> Collected data entries:
☆ ☆ ☆

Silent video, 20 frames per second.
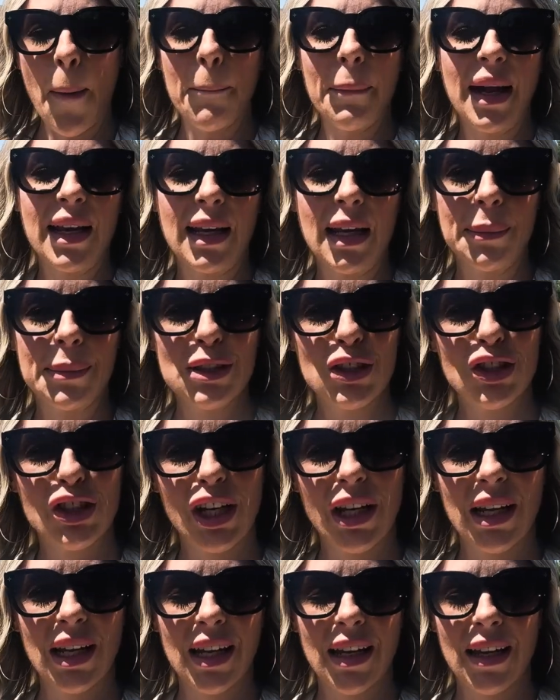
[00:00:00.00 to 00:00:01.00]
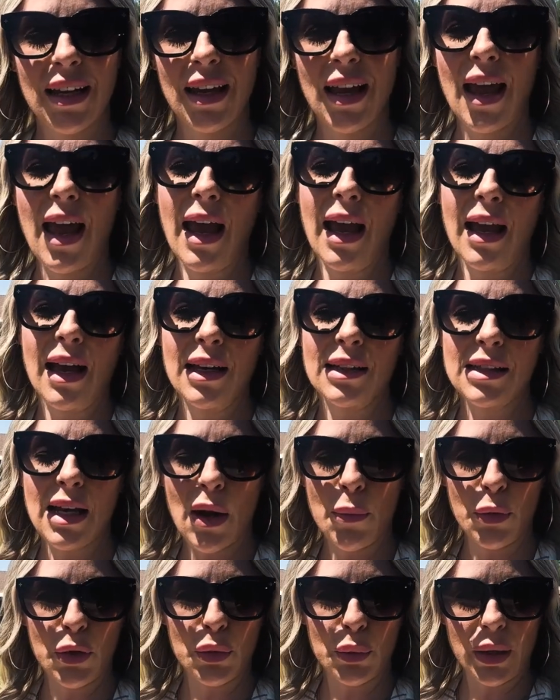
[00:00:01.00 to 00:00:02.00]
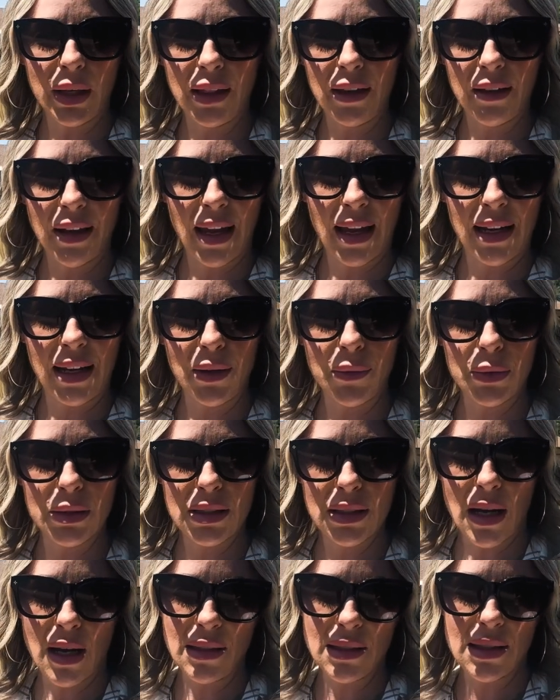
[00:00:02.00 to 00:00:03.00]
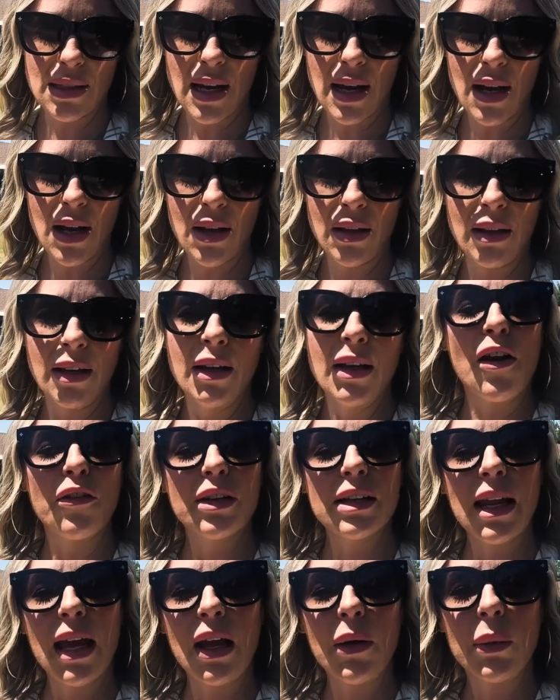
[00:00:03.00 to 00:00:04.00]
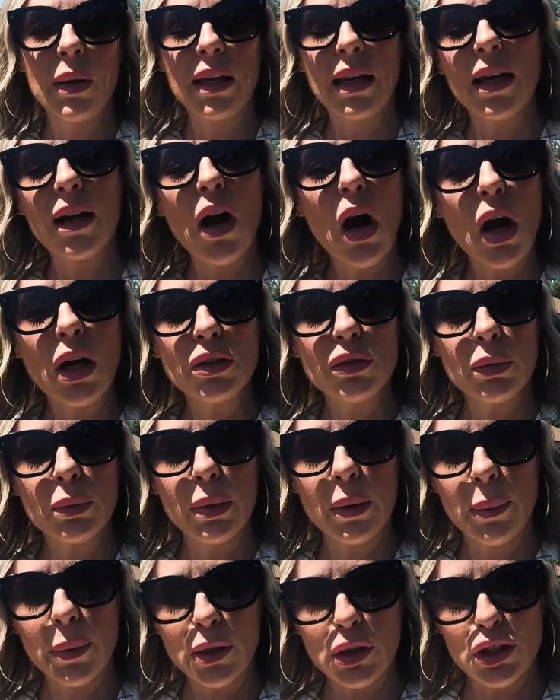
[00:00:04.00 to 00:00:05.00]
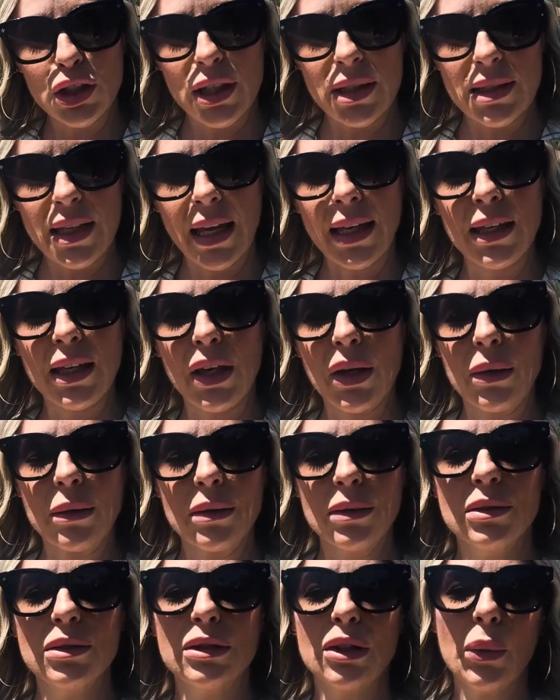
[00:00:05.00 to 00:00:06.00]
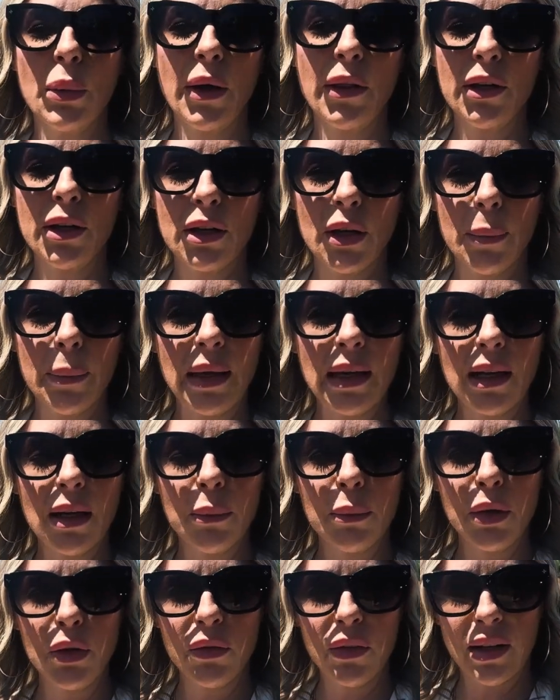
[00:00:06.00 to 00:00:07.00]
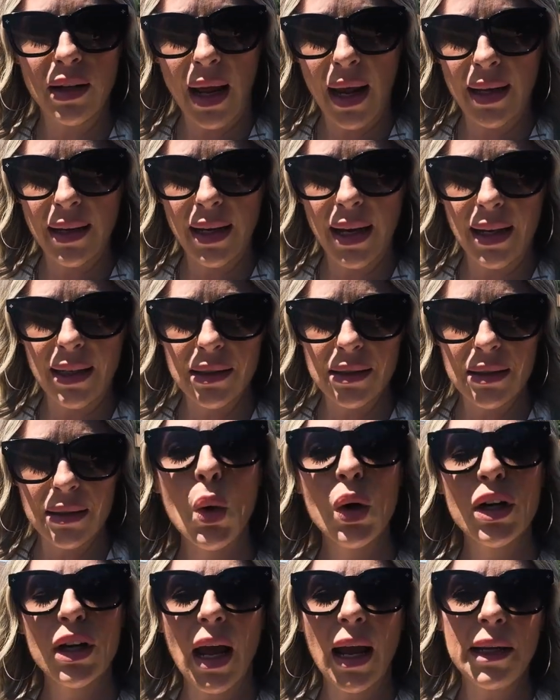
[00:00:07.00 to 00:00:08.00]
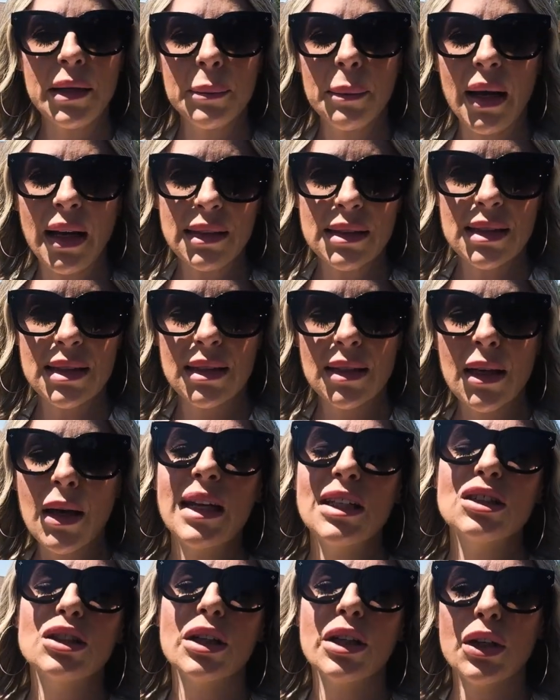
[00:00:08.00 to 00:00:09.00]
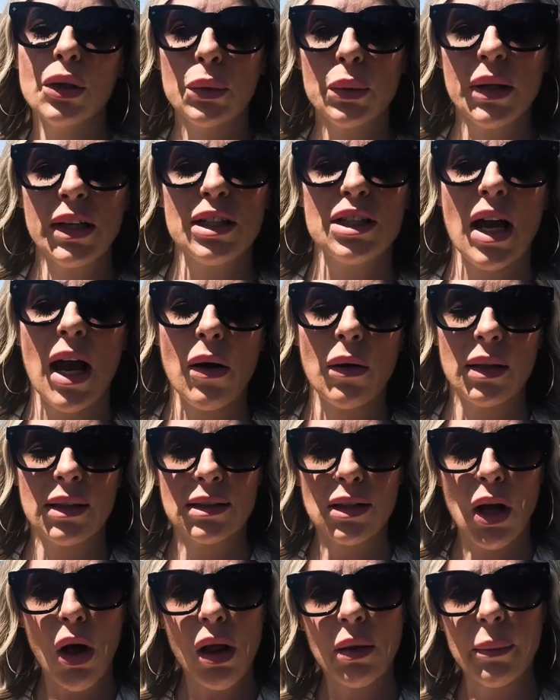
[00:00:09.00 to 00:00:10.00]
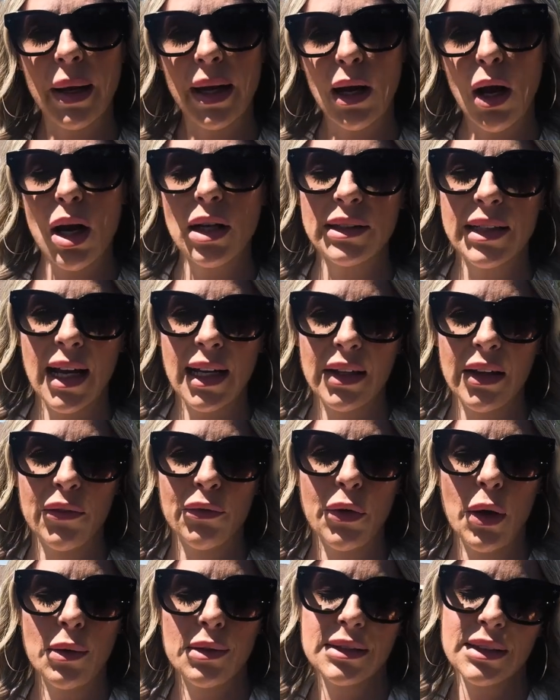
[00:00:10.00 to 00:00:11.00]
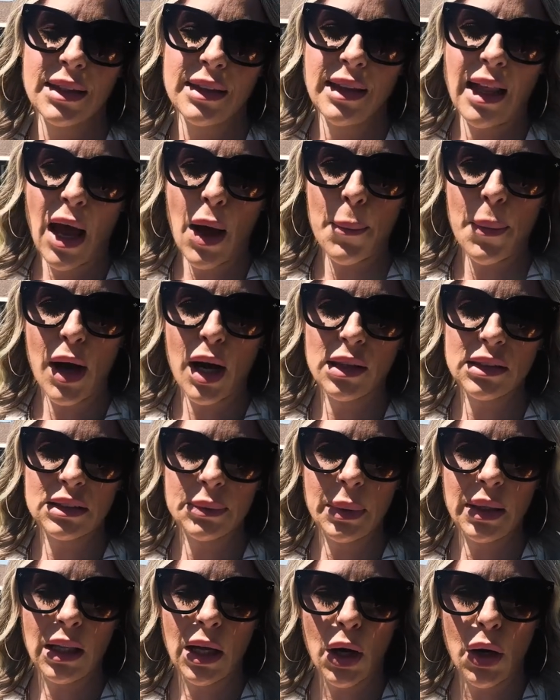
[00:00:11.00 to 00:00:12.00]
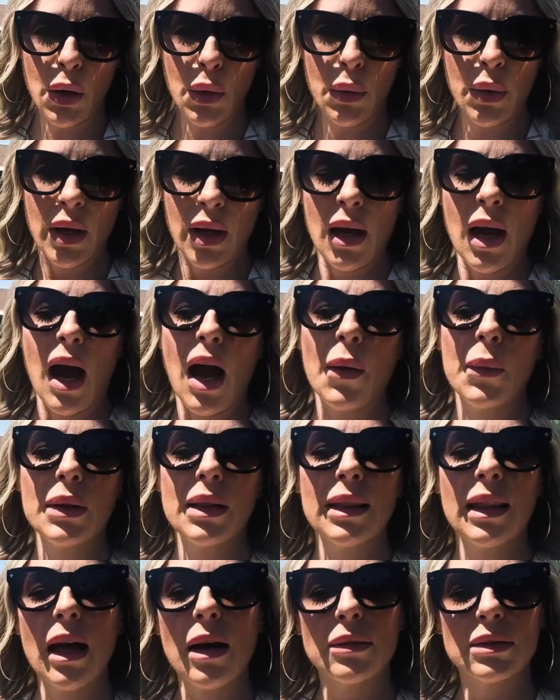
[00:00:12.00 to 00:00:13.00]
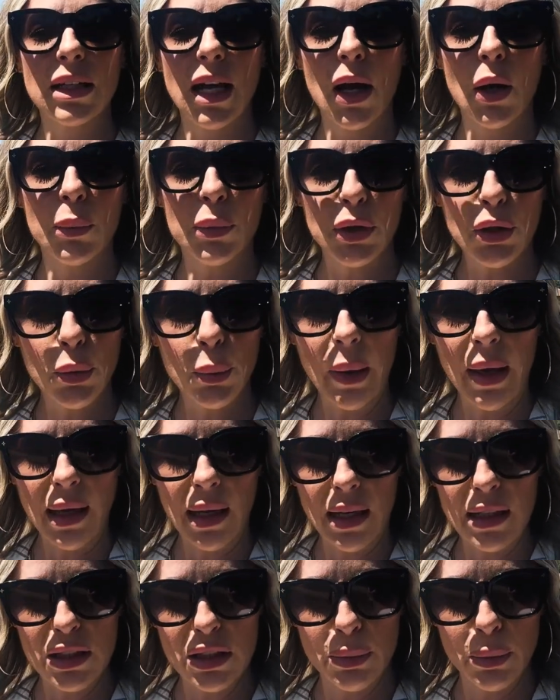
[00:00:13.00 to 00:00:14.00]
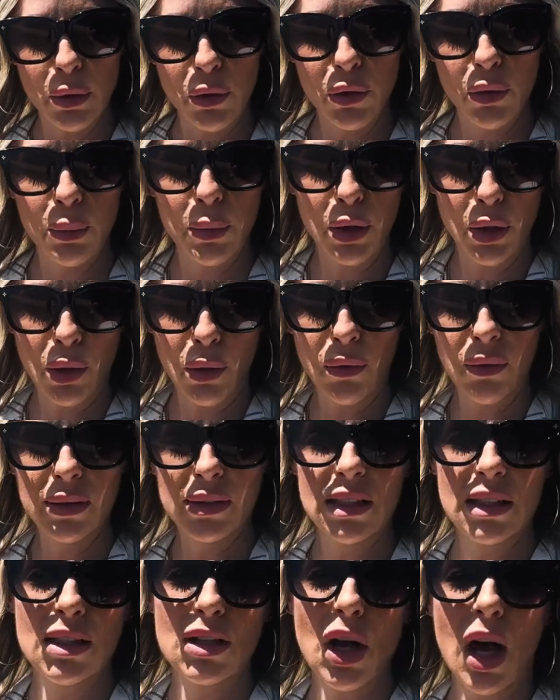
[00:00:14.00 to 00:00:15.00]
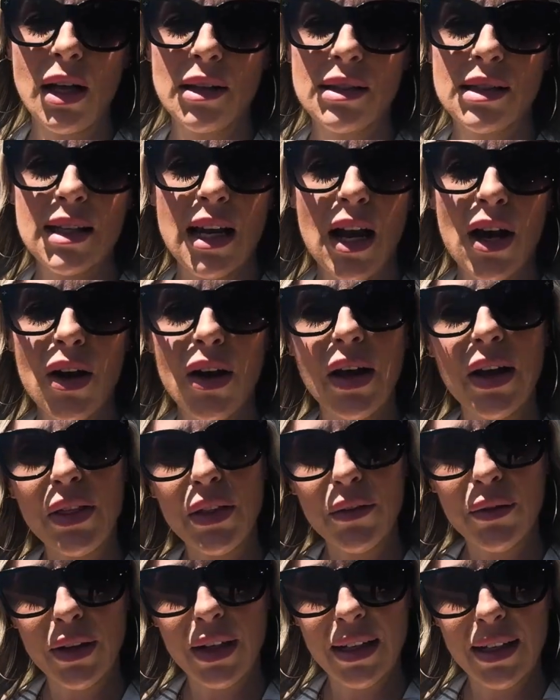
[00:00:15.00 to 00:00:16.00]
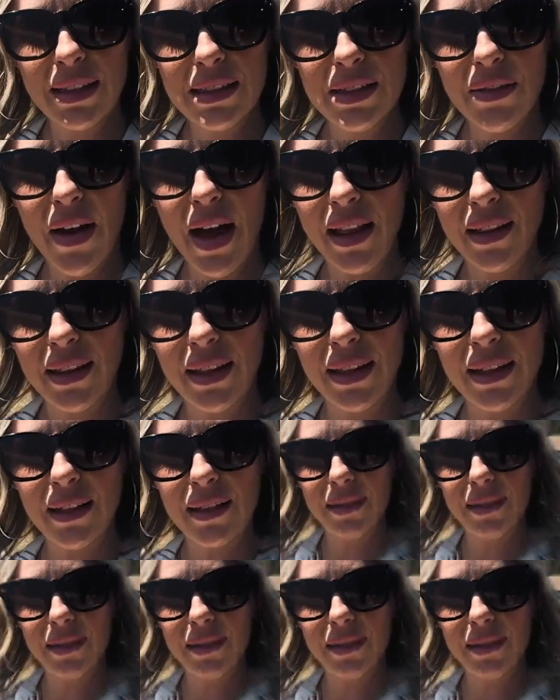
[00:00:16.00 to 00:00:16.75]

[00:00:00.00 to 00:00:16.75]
My name is Gina and I'm with Relocating with Scottsdale. Every day we get calls from people just like you, so whether you're making a move in 9 days or 9 months, make sure you reach out as all of my contact info is in that box below. I would love to help you make a smooth move to Scottsdale and the Phoenix Valley.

☆ ☆ ☆

> WHAT THE EXERCISE ASKS:
Give back the data exactly. Skip any images.

> WORKED SOLUTION:
Silent video, 20 frames per second.
[00:00:00.00 to 00:00:01.00]
[00:00:01.00 to 00:00:02.00]
[00:00:02.00 to 00:00:03.00]
[00:00:03.00 to 00:00:04.00]
[00:00:04.00 to 00:00:05.00]
[00:00:05.00 to 00:00:06.00]
[00:00:06.00 to 00:00:07.00]
[00:00:07.00 to 00:00:08.00]
[00:00:08.00 to 00:00:09.00]
[00:00:09.00 to 00:00:10.00]
[00:00:10.00 to 00:00:11.00]
[00:00:11.00 to 00:00:12.00]
[00:00:12.00 to 00:00:13.00]
[00:00:13.00 to 00:00:14.00]
[00:00:14.00 to 00:00:15.00]
[00:00:15.00 to 00:00:16.00]
[00:00:16.00 to 00:00:16.75]

[00:00:00.00 to 00:00:16.75]
My name is Gina and I'm with Relocating with Scottsdale. Every day we get calls from people just like you, so whether you're making a move in 9 days or 9 months, make sure you reach out as all of my contact info is in that box below. I would love to help you make a smooth move to Scottsdale and the Phoenix Valley.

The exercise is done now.